Autoironia e introspezione

Senza una buona dose di autoironia però, non sarebbe riuscito a scrivere un libro così bello, introspettivo e profondo. Non sarebbe riuscito a mettere a nudo l’animo truce del tifoso e della sua tribù, una comunità che condividendo una fede autentica e sincera, al suo apice sfiora il misticismo. La passione per il calcio non è molto differente dalla religione, perché è un sentimento che non ha nulla di razionale. Nella gioia e nella disperazione. Tant’è che l’autore non si sforza mai di spiegare, di fornire una logica a ciò che logico non è; Bonvissuto al limite racconta, e lo fa (molto bene) attraverso la voce di un ragazzino di borgata, usando una prosa colta e ipnotica.

Avere la libertà di scegliere non vuol dire affatto essere liberi, ma al contrario, essere spinti a esercitare quella scelta forzata.

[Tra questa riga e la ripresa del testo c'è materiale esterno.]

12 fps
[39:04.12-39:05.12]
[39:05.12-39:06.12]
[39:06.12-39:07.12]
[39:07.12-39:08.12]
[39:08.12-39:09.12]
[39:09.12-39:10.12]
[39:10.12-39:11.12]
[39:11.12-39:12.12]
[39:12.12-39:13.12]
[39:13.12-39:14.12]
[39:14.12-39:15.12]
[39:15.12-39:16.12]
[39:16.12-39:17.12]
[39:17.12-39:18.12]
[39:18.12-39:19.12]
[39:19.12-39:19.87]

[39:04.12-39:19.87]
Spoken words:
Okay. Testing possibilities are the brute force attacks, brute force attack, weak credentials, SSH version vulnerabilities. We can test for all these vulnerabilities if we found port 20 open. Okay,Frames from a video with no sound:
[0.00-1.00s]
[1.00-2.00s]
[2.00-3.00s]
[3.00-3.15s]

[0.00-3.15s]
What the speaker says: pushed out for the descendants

La storia si dipana attorno alle vicende del piccolo protagonista, che dovrà superare esami e riti d’iniziazione veri e propri prima di essere reputato dalla famiglia all’altezza di un così grande amore. Attorno a lui ruotano un microcosmo di personaggi veraci, resi vividi e indimenticabili dal dialetto romanesco, che Bonvissuto usa con sagacia e parsimonia per divertire e plasmare. Tra i vari personaggi spicca la figura più mistica, quella di Barabba, una sorte di barbone-filosofo in grado di fornire al protagonista risposte spirituali e perfino chiavi di lettura cabalistiche. E quella del nonno, arguto, tagliente e profetico.

Nonno diceva spesso che se un giorno si fosse ammazzato, sarebbe stato sicuramente di domenica pomeriggio.

L’accostamento con il fortunato Febbre a 90′, si diceva all’inizio: certo, può risultare naturale. Gli ingredienti sono più o meno gli stessi (il calcio di una volta, la passione e il tifo da stadio), anche se cambia lo scenario. Ma vanno fatti un paio di distinguo. Bonvissuto è romano ed è questa sua romanità – elemento astratto che racchiude in sé, non tanto l’esser nato in una città, ma un mondo, un modo di essere e un paio di millenni di storia – che dà al romanzo una poesia e una concretezza fuori dal comune.

Solo la maglia

E poi va sottolineata la scelta, assolutamente coerente (e vincente) di non assoggettare al tempo gli eventi che scandiscono la vita del piccolo tifoso romanista, e di non citare mai giocatori, allenatori o presidenti. Nessuna eccezione. Al massimo Bonvissuto lascia intendere, come nel caso del compianto capitano (Di Bartolomei) o del campione brasiliano (Falcao). Perché deve essere chiaro a tutti: non è il calciatore il destinatario di questo amore, ma solo ed unicamente la squadra, la maglia, la Roma. E allo stesso modo Bonvissuto non cita mai la principale antagonista (la Juventus), men che meno gli acerrimi rivali cittadini (la Lazio). Semplicemente nel libro non esistono. Nel libro esiste solo la Roma.